● What the exercise asks: Each line below needs to be returned exactly. Skip any picture.

==============================

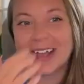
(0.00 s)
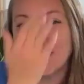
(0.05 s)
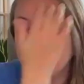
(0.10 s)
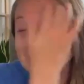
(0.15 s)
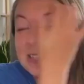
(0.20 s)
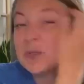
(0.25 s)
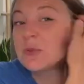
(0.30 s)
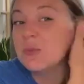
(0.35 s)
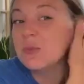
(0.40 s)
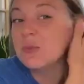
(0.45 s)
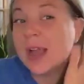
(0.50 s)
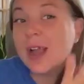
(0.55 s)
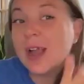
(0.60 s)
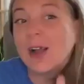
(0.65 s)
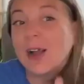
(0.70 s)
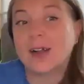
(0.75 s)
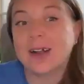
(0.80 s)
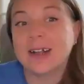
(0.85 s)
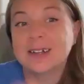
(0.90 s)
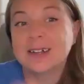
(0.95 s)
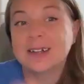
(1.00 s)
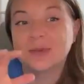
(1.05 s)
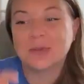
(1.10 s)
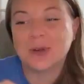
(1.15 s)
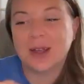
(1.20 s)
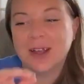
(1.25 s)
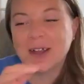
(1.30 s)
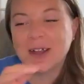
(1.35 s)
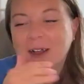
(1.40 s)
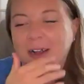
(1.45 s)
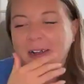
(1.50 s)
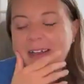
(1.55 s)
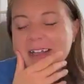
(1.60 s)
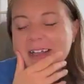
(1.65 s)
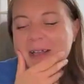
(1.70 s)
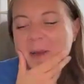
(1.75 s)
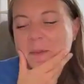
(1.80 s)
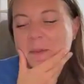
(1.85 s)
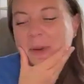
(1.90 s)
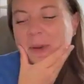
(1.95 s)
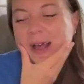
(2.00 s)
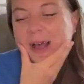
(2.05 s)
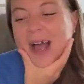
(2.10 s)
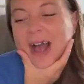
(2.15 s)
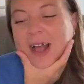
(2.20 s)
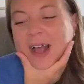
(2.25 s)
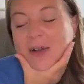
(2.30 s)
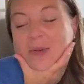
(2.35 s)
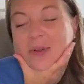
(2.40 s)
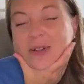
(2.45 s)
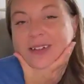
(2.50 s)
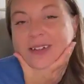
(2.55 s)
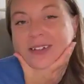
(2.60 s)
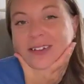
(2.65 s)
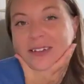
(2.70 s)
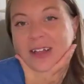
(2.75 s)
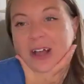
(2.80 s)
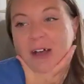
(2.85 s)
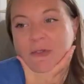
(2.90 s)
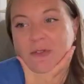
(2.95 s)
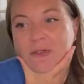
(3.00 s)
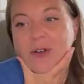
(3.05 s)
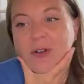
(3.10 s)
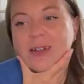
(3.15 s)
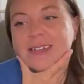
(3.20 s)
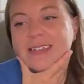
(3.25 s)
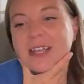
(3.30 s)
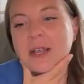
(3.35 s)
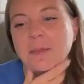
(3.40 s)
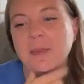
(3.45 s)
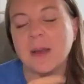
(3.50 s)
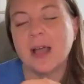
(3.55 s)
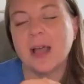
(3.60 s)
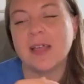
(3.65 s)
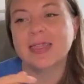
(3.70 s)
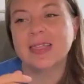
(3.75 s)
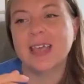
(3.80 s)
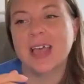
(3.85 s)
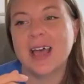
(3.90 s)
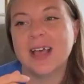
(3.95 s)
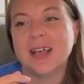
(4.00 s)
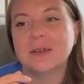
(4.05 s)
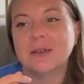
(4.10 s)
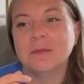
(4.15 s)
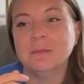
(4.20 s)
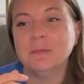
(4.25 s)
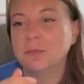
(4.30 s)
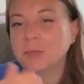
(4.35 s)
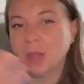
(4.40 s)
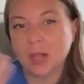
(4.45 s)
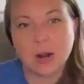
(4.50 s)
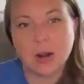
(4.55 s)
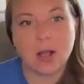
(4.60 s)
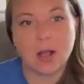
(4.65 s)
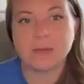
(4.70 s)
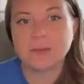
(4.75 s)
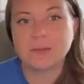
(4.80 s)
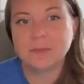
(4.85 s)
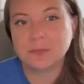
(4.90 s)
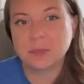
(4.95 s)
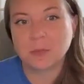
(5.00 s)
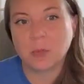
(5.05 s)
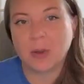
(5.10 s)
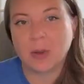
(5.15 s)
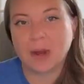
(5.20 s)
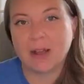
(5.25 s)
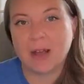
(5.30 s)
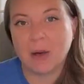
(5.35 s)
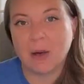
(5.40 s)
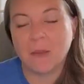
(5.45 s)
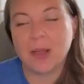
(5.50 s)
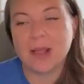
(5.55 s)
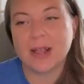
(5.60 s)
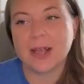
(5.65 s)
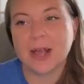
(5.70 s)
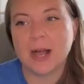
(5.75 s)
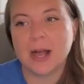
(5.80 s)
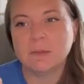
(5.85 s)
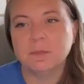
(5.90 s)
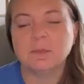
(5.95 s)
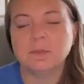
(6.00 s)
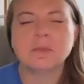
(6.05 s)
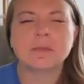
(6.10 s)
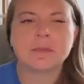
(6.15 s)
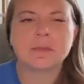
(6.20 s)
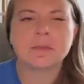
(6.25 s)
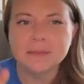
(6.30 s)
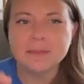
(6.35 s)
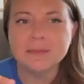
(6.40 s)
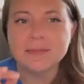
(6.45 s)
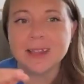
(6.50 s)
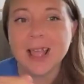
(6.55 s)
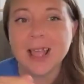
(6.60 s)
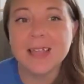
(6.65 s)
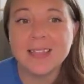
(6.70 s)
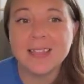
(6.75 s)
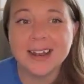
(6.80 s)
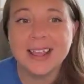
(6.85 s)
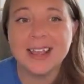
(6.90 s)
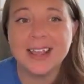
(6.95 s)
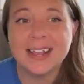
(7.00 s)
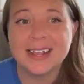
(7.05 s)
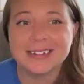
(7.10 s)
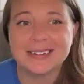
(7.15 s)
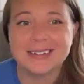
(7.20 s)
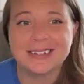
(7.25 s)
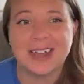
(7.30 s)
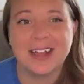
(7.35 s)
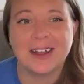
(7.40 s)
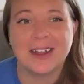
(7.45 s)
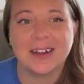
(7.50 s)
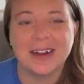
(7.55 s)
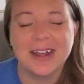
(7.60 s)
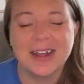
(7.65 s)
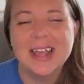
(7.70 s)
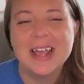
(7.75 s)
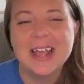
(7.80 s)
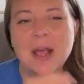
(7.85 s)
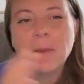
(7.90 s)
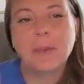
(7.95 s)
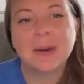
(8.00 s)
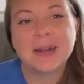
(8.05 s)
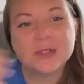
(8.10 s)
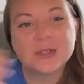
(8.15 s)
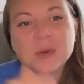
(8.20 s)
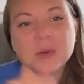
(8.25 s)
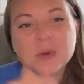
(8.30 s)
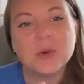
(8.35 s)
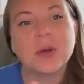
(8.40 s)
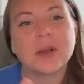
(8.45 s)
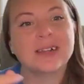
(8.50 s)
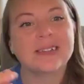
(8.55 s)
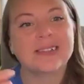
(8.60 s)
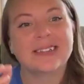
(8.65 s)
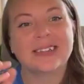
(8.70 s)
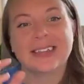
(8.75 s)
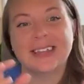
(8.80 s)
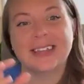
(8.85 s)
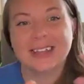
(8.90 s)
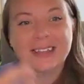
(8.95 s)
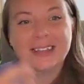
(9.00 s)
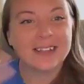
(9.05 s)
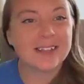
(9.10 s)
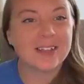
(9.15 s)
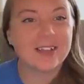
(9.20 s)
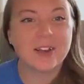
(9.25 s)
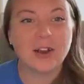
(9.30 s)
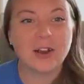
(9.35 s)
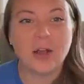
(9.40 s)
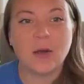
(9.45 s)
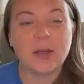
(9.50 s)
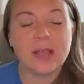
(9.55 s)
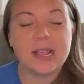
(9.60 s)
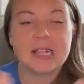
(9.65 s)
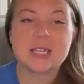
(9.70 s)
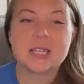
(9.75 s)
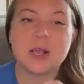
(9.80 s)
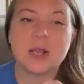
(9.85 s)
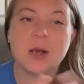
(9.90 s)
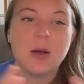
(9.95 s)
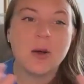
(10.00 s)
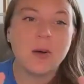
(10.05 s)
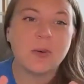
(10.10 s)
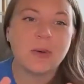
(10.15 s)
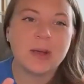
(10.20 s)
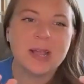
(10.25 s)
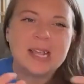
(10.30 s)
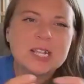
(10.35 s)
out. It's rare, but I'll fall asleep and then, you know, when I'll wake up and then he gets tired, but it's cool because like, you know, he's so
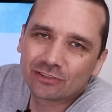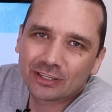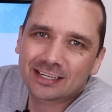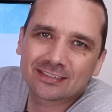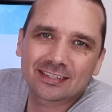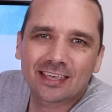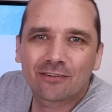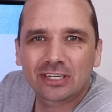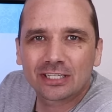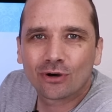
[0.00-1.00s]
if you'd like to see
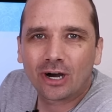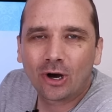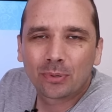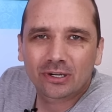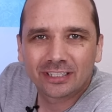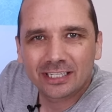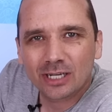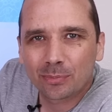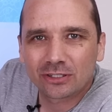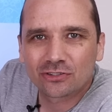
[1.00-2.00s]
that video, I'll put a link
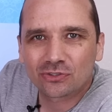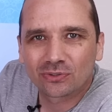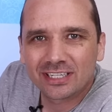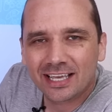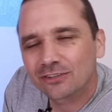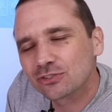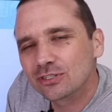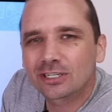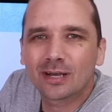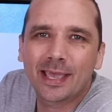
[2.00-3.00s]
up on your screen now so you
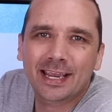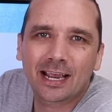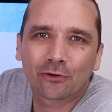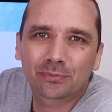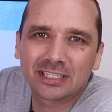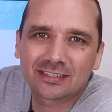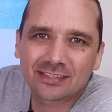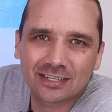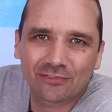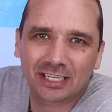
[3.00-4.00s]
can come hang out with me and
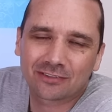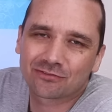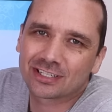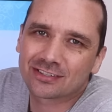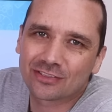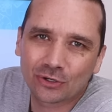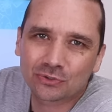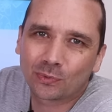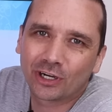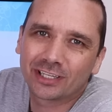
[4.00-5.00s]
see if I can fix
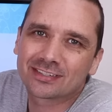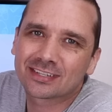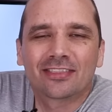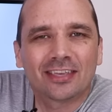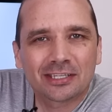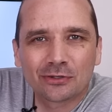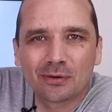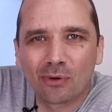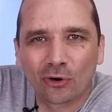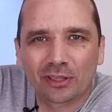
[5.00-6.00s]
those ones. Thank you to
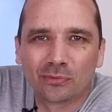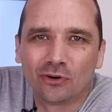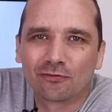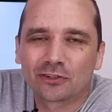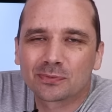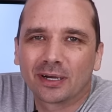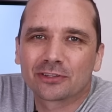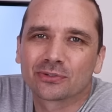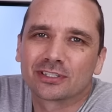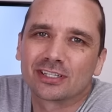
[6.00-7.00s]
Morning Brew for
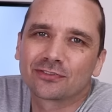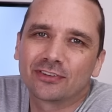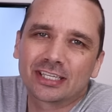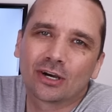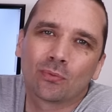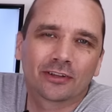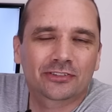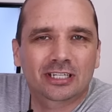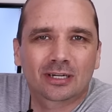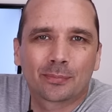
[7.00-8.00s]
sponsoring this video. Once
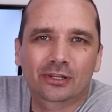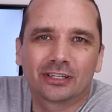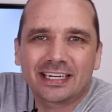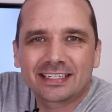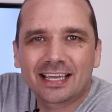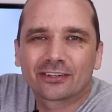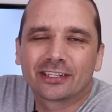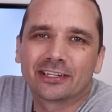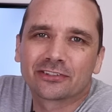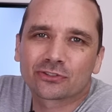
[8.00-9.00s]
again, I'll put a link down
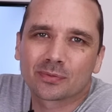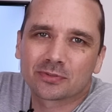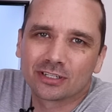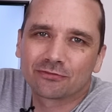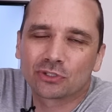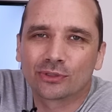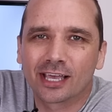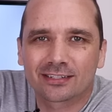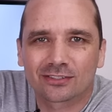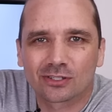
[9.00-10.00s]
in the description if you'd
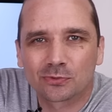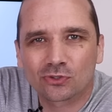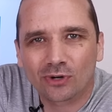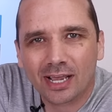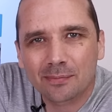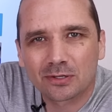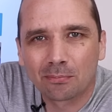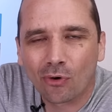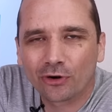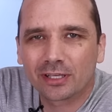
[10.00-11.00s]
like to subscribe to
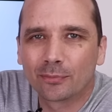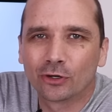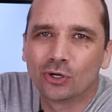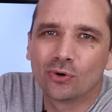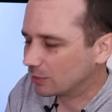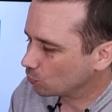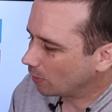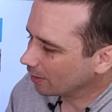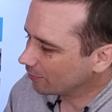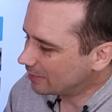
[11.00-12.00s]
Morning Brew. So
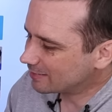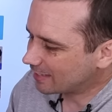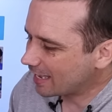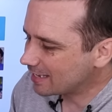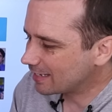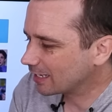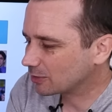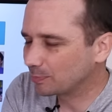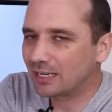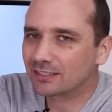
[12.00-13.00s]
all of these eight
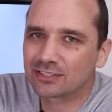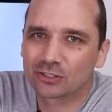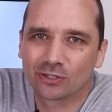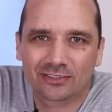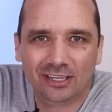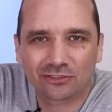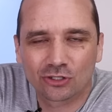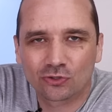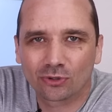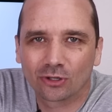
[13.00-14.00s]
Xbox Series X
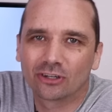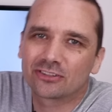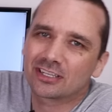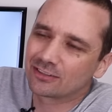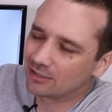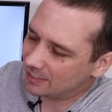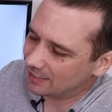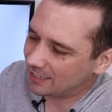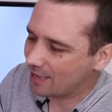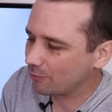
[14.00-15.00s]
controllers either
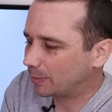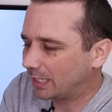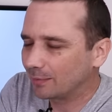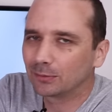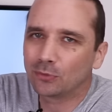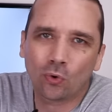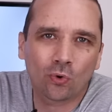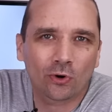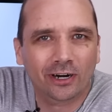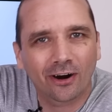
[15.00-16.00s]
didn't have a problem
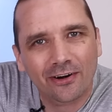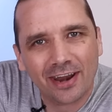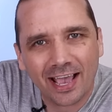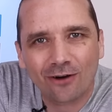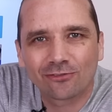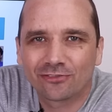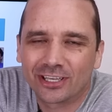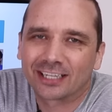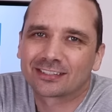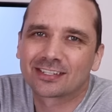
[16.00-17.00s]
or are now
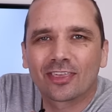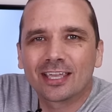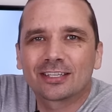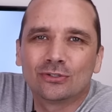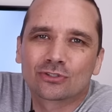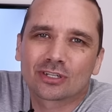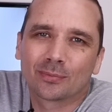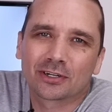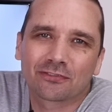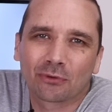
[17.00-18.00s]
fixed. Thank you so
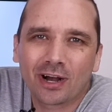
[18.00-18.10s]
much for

==============================

● Answer space:
(0.00 s)
(0.05 s)
(0.10 s)
(0.15 s)
(0.20 s)
(0.25 s)
(0.30 s)
(0.35 s)
(0.40 s)
(0.45 s)
(0.50 s)
(0.55 s)
(0.60 s)
(0.65 s)
(0.70 s)
(0.75 s)
(0.80 s)
(0.85 s)
(0.90 s)
(0.95 s)
(1.00 s)
(1.05 s)
(1.10 s)
(1.15 s)
(1.20 s)
(1.25 s)
(1.30 s)
(1.35 s)
(1.40 s)
(1.45 s)
(1.50 s)
(1.55 s)
(1.60 s)
(1.65 s)
(1.70 s)
(1.75 s)
(1.80 s)
(1.85 s)
(1.90 s)
(1.95 s)
(2.00 s)
(2.05 s)
(2.10 s)
(2.15 s)
(2.20 s)
(2.25 s)
(2.30 s)
(2.35 s)
(2.40 s)
(2.45 s)
(2.50 s)
(2.55 s)
(2.60 s)
(2.65 s)
(2.70 s)
(2.75 s)
(2.80 s)
(2.85 s)
(2.90 s)
(2.95 s)
(3.00 s)
(3.05 s)
(3.10 s)
(3.15 s)
(3.20 s)
(3.25 s)
(3.30 s)
(3.35 s)
(3.40 s)
(3.45 s)
(3.50 s)
(3.55 s)
(3.60 s)
(3.65 s)
(3.70 s)
(3.75 s)
(3.80 s)
(3.85 s)
(3.90 s)
(3.95 s)
(4.00 s)
(4.05 s)
(4.10 s)
(4.15 s)
(4.20 s)
(4.25 s)
(4.30 s)
(4.35 s)
(4.40 s)
(4.45 s)
(4.50 s)
(4.55 s)
(4.60 s)
(4.65 s)
(4.70 s)
(4.75 s)
(4.80 s)
(4.85 s)
(4.90 s)
(4.95 s)
(5.00 s)
(5.05 s)
(5.10 s)
(5.15 s)
(5.20 s)
(5.25 s)
(5.30 s)
(5.35 s)
(5.40 s)
(5.45 s)
(5.50 s)
(5.55 s)
(5.60 s)
(5.65 s)
(5.70 s)
(5.75 s)
(5.80 s)
(5.85 s)
(5.90 s)
(5.95 s)
(6.00 s)
(6.05 s)
(6.10 s)
(6.15 s)
(6.20 s)
(6.25 s)
(6.30 s)
(6.35 s)
(6.40 s)
(6.45 s)
(6.50 s)
(6.55 s)
(6.60 s)
(6.65 s)
(6.70 s)
(6.75 s)
(6.80 s)
(6.85 s)
(6.90 s)
(6.95 s)
(7.00 s)
(7.05 s)
(7.10 s)
(7.15 s)
(7.20 s)
(7.25 s)
(7.30 s)
(7.35 s)
(7.40 s)
(7.45 s)
(7.50 s)
(7.55 s)
(7.60 s)
(7.65 s)
(7.70 s)
(7.75 s)
(7.80 s)
(7.85 s)
(7.90 s)
(7.95 s)
(8.00 s)
(8.05 s)
(8.10 s)
(8.15 s)
(8.20 s)
(8.25 s)
(8.30 s)
(8.35 s)
(8.40 s)
(8.45 s)
(8.50 s)
(8.55 s)
(8.60 s)
(8.65 s)
(8.70 s)
(8.75 s)
(8.80 s)
(8.85 s)
(8.90 s)
(8.95 s)
(9.00 s)
(9.05 s)
(9.10 s)
(9.15 s)
(9.20 s)
(9.25 s)
(9.30 s)
(9.35 s)
(9.40 s)
(9.45 s)
(9.50 s)
(9.55 s)
(9.60 s)
(9.65 s)
(9.70 s)
(9.75 s)
(9.80 s)
(9.85 s)
(9.90 s)
(9.95 s)
(10.00 s)
(10.05 s)
(10.10 s)
(10.15 s)
(10.20 s)
(10.25 s)
(10.30 s)
(10.35 s)
out. It's rare, but I'll fall asleep and then, you know, when I'll wake up and then he gets tired, but it's cool because like, you know, he's so
[0.00-1.00s]
if you'd like to see
[1.00-2.00s]
that video, I'll put a link
[2.00-3.00s]
up on your screen now so you
[3.00-4.00s]
can come hang out with me and
[4.00-5.00s]
see if I can fix
[5.00-6.00s]
those ones. Thank you to
[6.00-7.00s]
Morning Brew for
[7.00-8.00s]
sponsoring this video. Once
[8.00-9.00s]
again, I'll put a link down
[9.00-10.00s]
in the description if you'd
[10.00-11.00s]
like to subscribe to
[11.00-12.00s]
Morning Brew. So
[12.00-13.00s]
all of these eight
[13.00-14.00s]
Xbox Series X
[14.00-15.00s]
controllers either
[15.00-16.00s]
didn't have a problem
[16.00-17.00s]
or are now
[17.00-18.00s]
fixed. Thank you so
[18.00-18.10s]
much for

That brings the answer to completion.